CodeContests
CodeContests is a competitive programming dataset for machine-learning. This dataset was used when training AlphaCode.
It consists of programming problems, from a variety of sources:
Site | URL | Source |
---|---|---|
Aizu | https://judge.u-aizu.ac.jp | CodeNet |
AtCoder | https://atcoder.jp | CodeNet |
CodeChef | https://www.codechef.com | description2code |
Codeforces | https://codeforces.com | description2code and Codeforces |
HackerEarth | https://www.hackerearth.com | description2code |
Problems include test cases in the form of paired inputs and outputs, as well as both correct and incorrect human solutions in a variety of languages.
Usage
Install the Cloud SDK, which
provides the gsutil
utility. You can then download the full data (~3GiB) with,
e.g:
gsutil -m cp -r gs://dm-code_contests /tmp
The data consists of ContestProblem
protocol buffers in
Riegeli format. See contest_problem.proto
for the protocol buffer definition and documentation of its fields.
The dataset contains three splits:
Split | Filename |
---|---|
Training | code_contests_train.riegeli-*-of-00128 |
Validation | code_contests_valid.riegeli |
Test | code_contests_test.riegeli |
There is example code for iterating over the dataset in C++ (in
print_names.cc
) and Python (in print_names_and_sources.py
). For example, you
can print the source and name of each problem in the validation data by
installing bazel and then
running:
bazel run -c opt \
:print_names_and_sources /tmp/dm-code_contests/code_contests_valid.riegeli
Or do the same for the training data with the following command (which will print around 13000 lines of output):
bazel run -c opt \
:print_names_and_sources /tmp/dm-code_contests/code_contests_train.riegeli*
Planned updates
We plan to update this repository with code for executing and evaluating potential solutions.
Citing this work
If you use this dataset or code, please cite this paper:
@misc{alphacode,
title={Competition-Level Code Generation with AlphaCode},
author={Li, Yujia and Choi, David and Chung, Junyoung and Kushman, Nate and
Schrittwieser, Julian and Leblond, Rémi and Eccles, Tom and
Keeling, James and Gimeno, Felix and Dal Lago, Agustin and
Hubert, Thomas and Choy, Peter and de Masson d'Autume, Cyprien and
Babuschkin, Igor and Chen, Xinyun and Huang, Po-Sen and Welbl, Johannes and
Gowal, Sven and Cherepanov, Alexey and Molloy, James and
Mankowitz, Daniel and Sutherland Robson, Esme and Kohli, Pushmeet and
de Freitas, Nando and Kavukcuoglu, Koray and Vinyals, Oriol},
year={2022},
month={Feb}}
License
The code is licensed under the Apache 2.0 License.

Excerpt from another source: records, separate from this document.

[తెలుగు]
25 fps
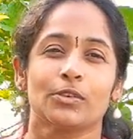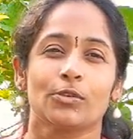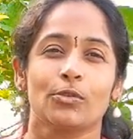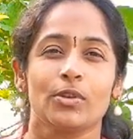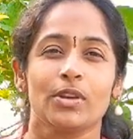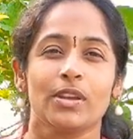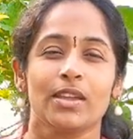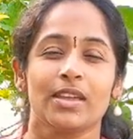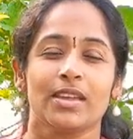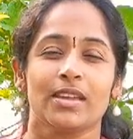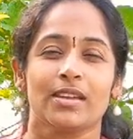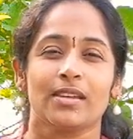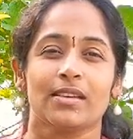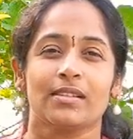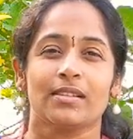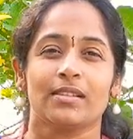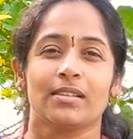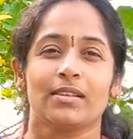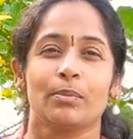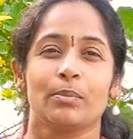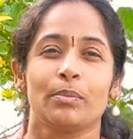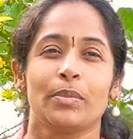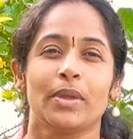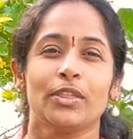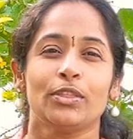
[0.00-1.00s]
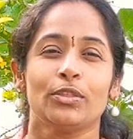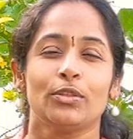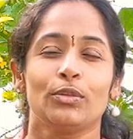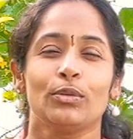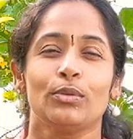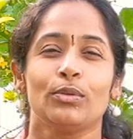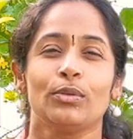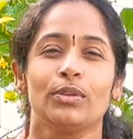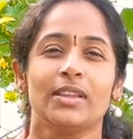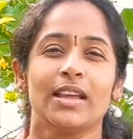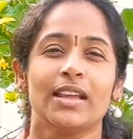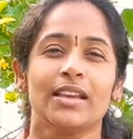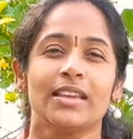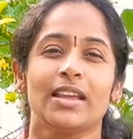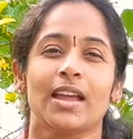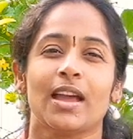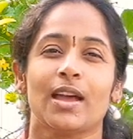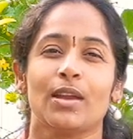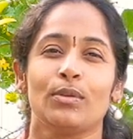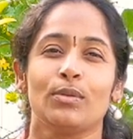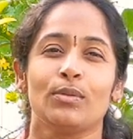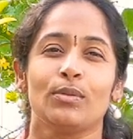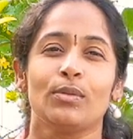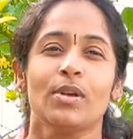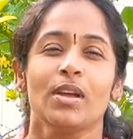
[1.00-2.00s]
కొన్ని మెంతులు
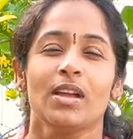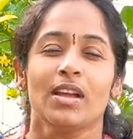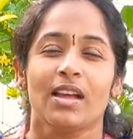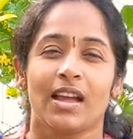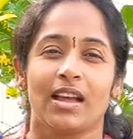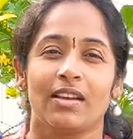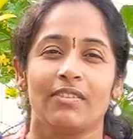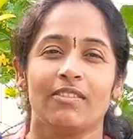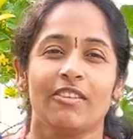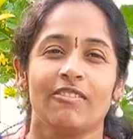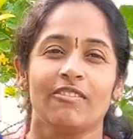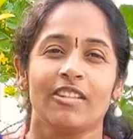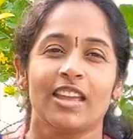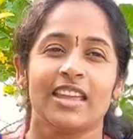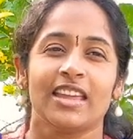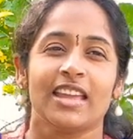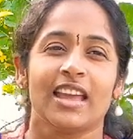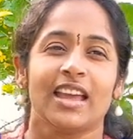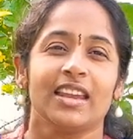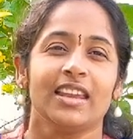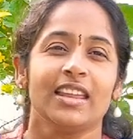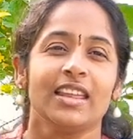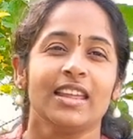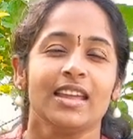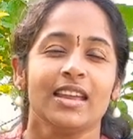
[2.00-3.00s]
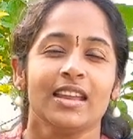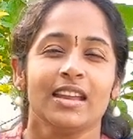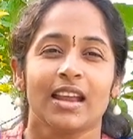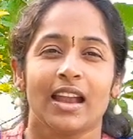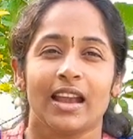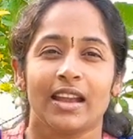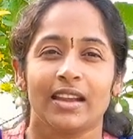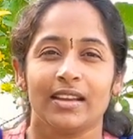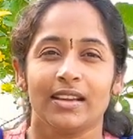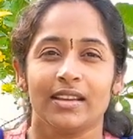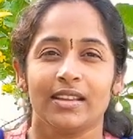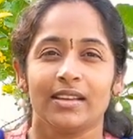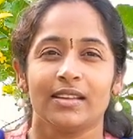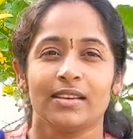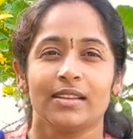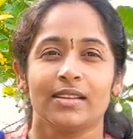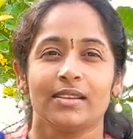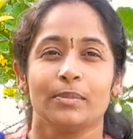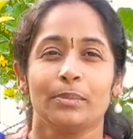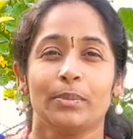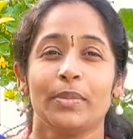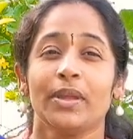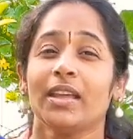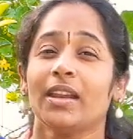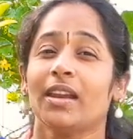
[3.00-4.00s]
ధనియాలు అవి వేయాలి అండ్
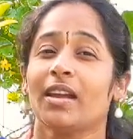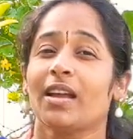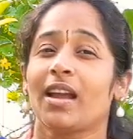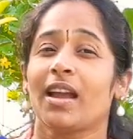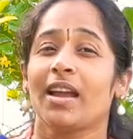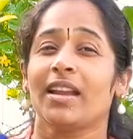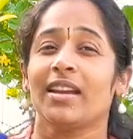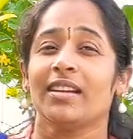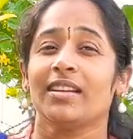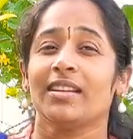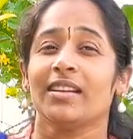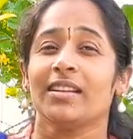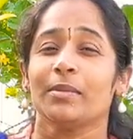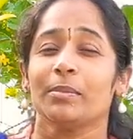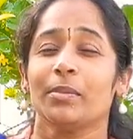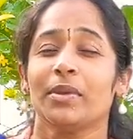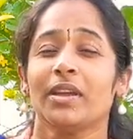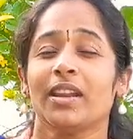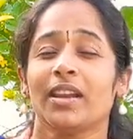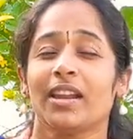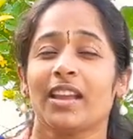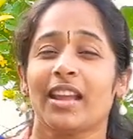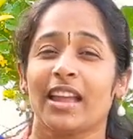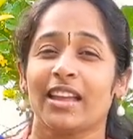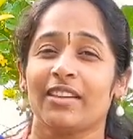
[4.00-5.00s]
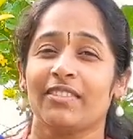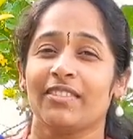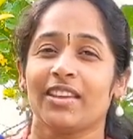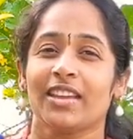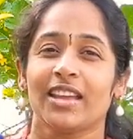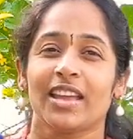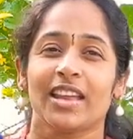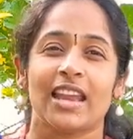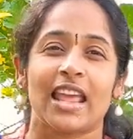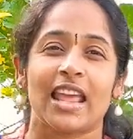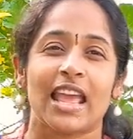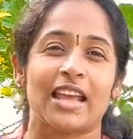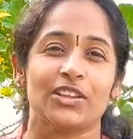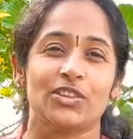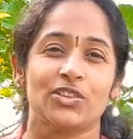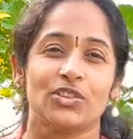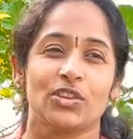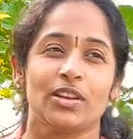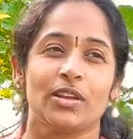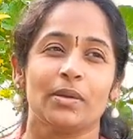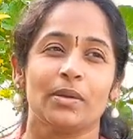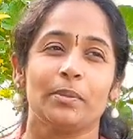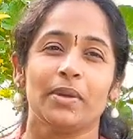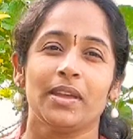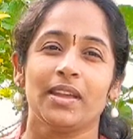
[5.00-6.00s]
బీరకాయ అండి బీరకాయ వేయాలి
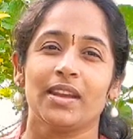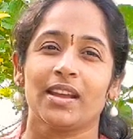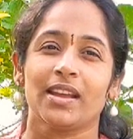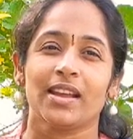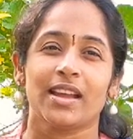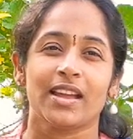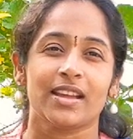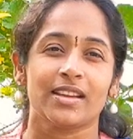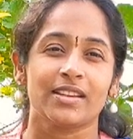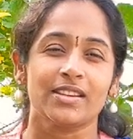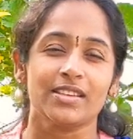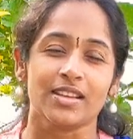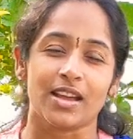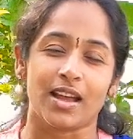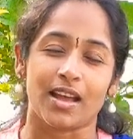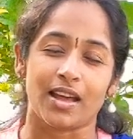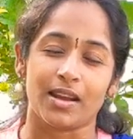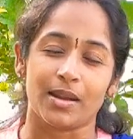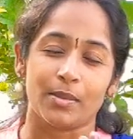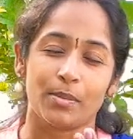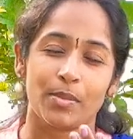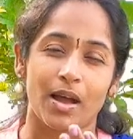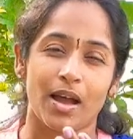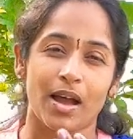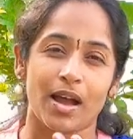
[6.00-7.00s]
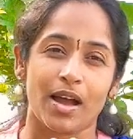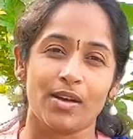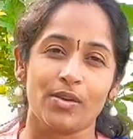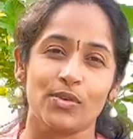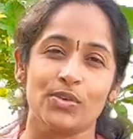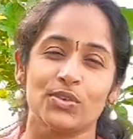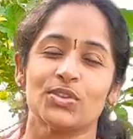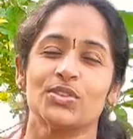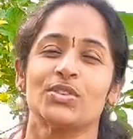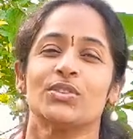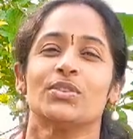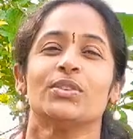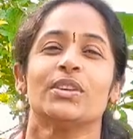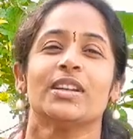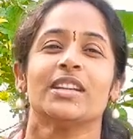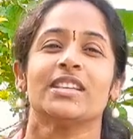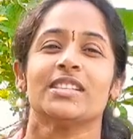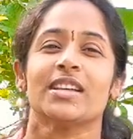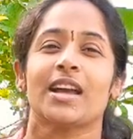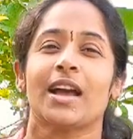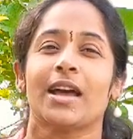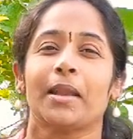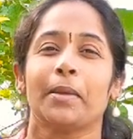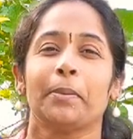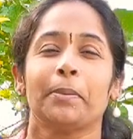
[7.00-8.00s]
యాక్చువల్గా బీరకాయ చాలా బాగా వస్తుండే
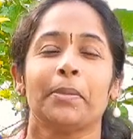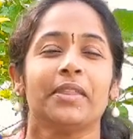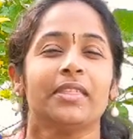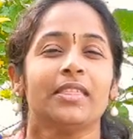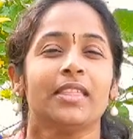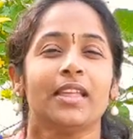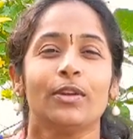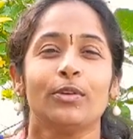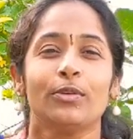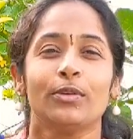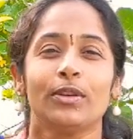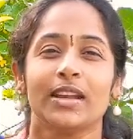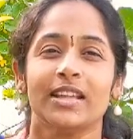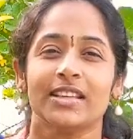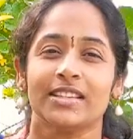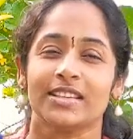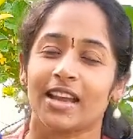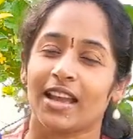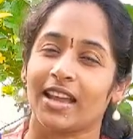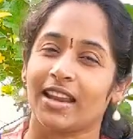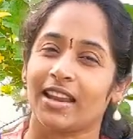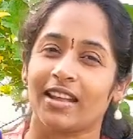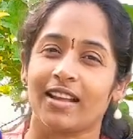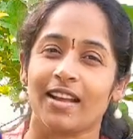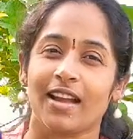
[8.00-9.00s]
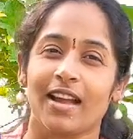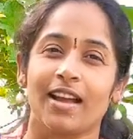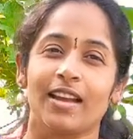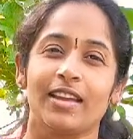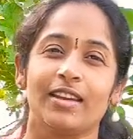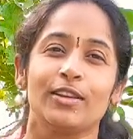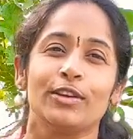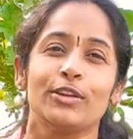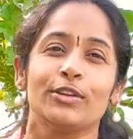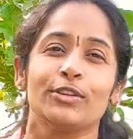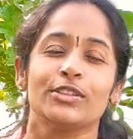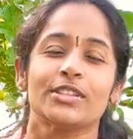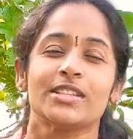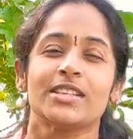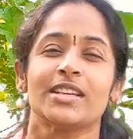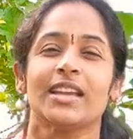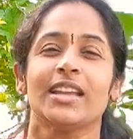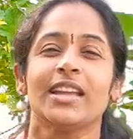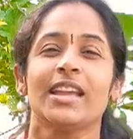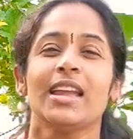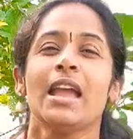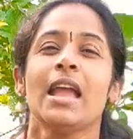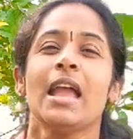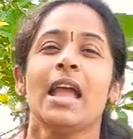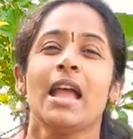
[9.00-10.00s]
చాలా పిందెలు ఉండే చాలా కాయలు
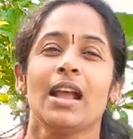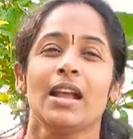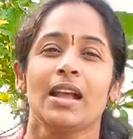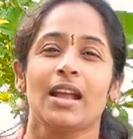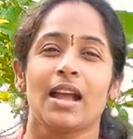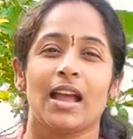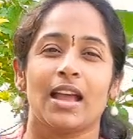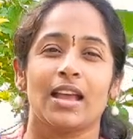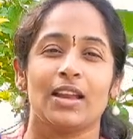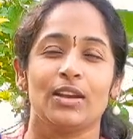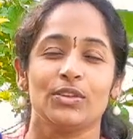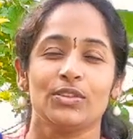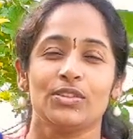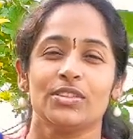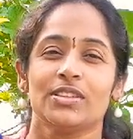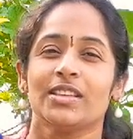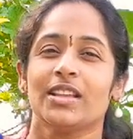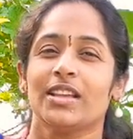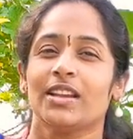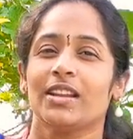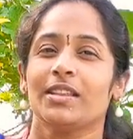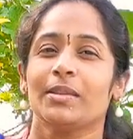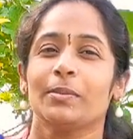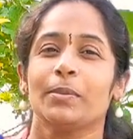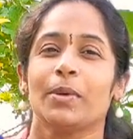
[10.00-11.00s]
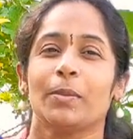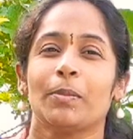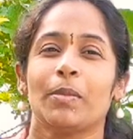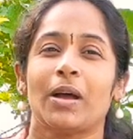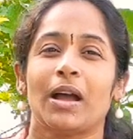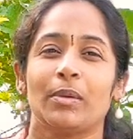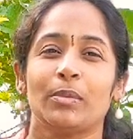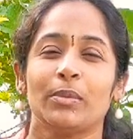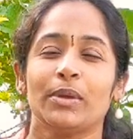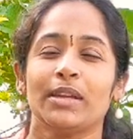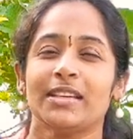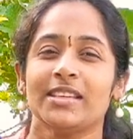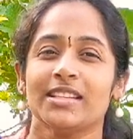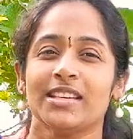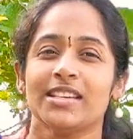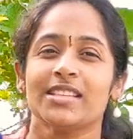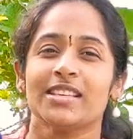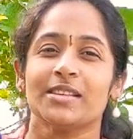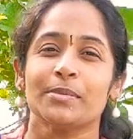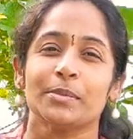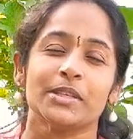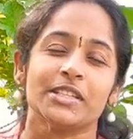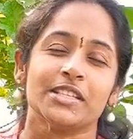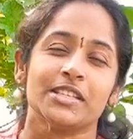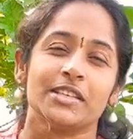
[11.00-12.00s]
వచ్చాయి కాయలు వచ్చిన తర్వాత మా బాబు ఏం
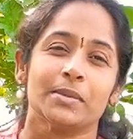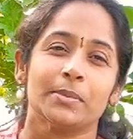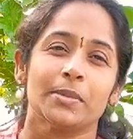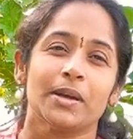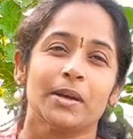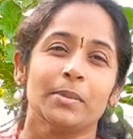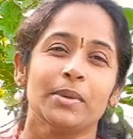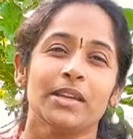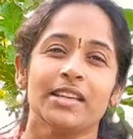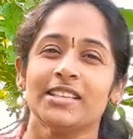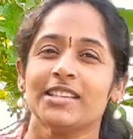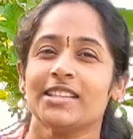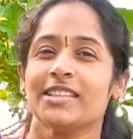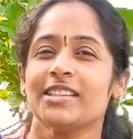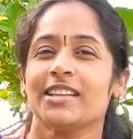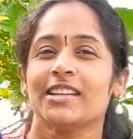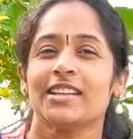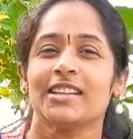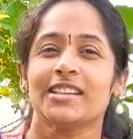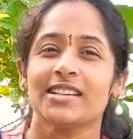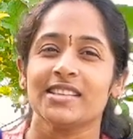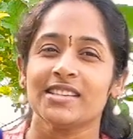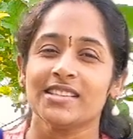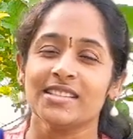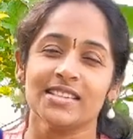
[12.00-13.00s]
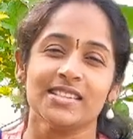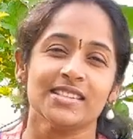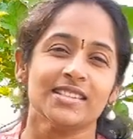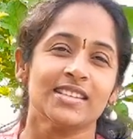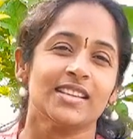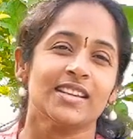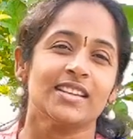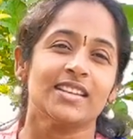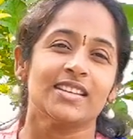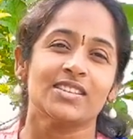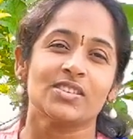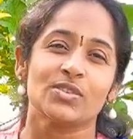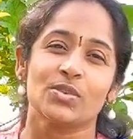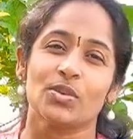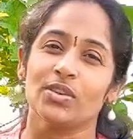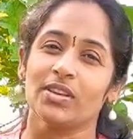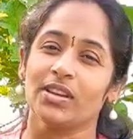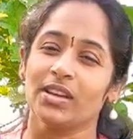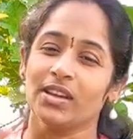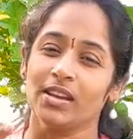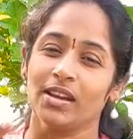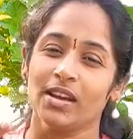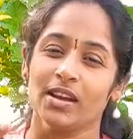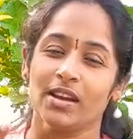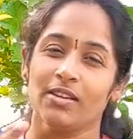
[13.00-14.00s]
చేశాడు మా చిన్న బాబు ఏం చేశాడంటే సీజర్
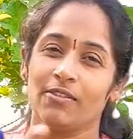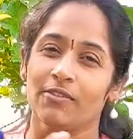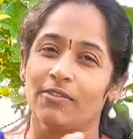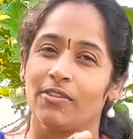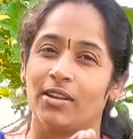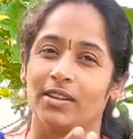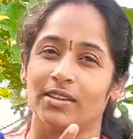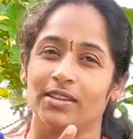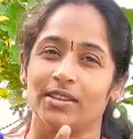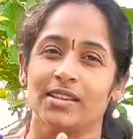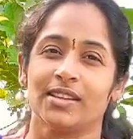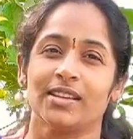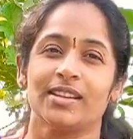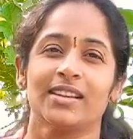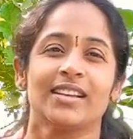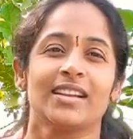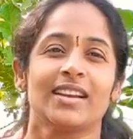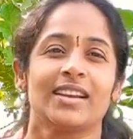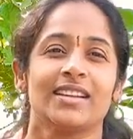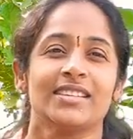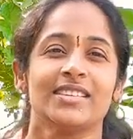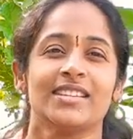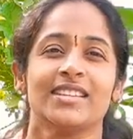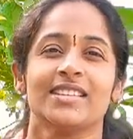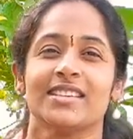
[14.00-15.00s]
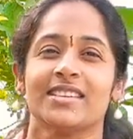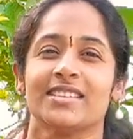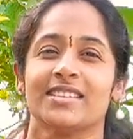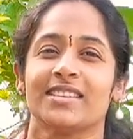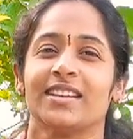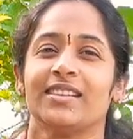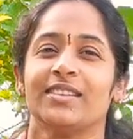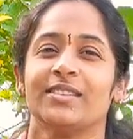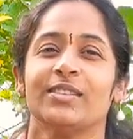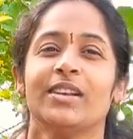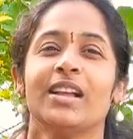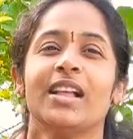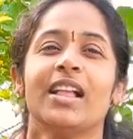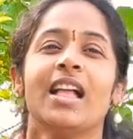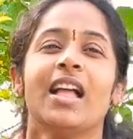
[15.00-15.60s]
తీసుకొని ఫట్ కట్ చేసేసాడు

All non-code materials provided are made available under the terms of the CC BY 4.0 license (Creative Commons Attribution 4.0 International license).
We gratefully acknowledge the contributions of the following:
- Codeforces materials are sourced from http://codeforces.com.
- Description2Code materials are sourced from: Description2Code Dataset, licensed under the MIT open source license, copyright not specified.
- CodeNet materials are sourced from: Project_CodeNet, licensed under Apache 2.0, copyright not specified.
Use of the third-party software, libraries code or data may be governed by separate terms and conditions or license provisions. Your use of the third-party software, libraries or code may be subject to any such terms. We make no representations here with respect to rights or abilities to use any such materials.
Disclaimer
This is not an official Google product.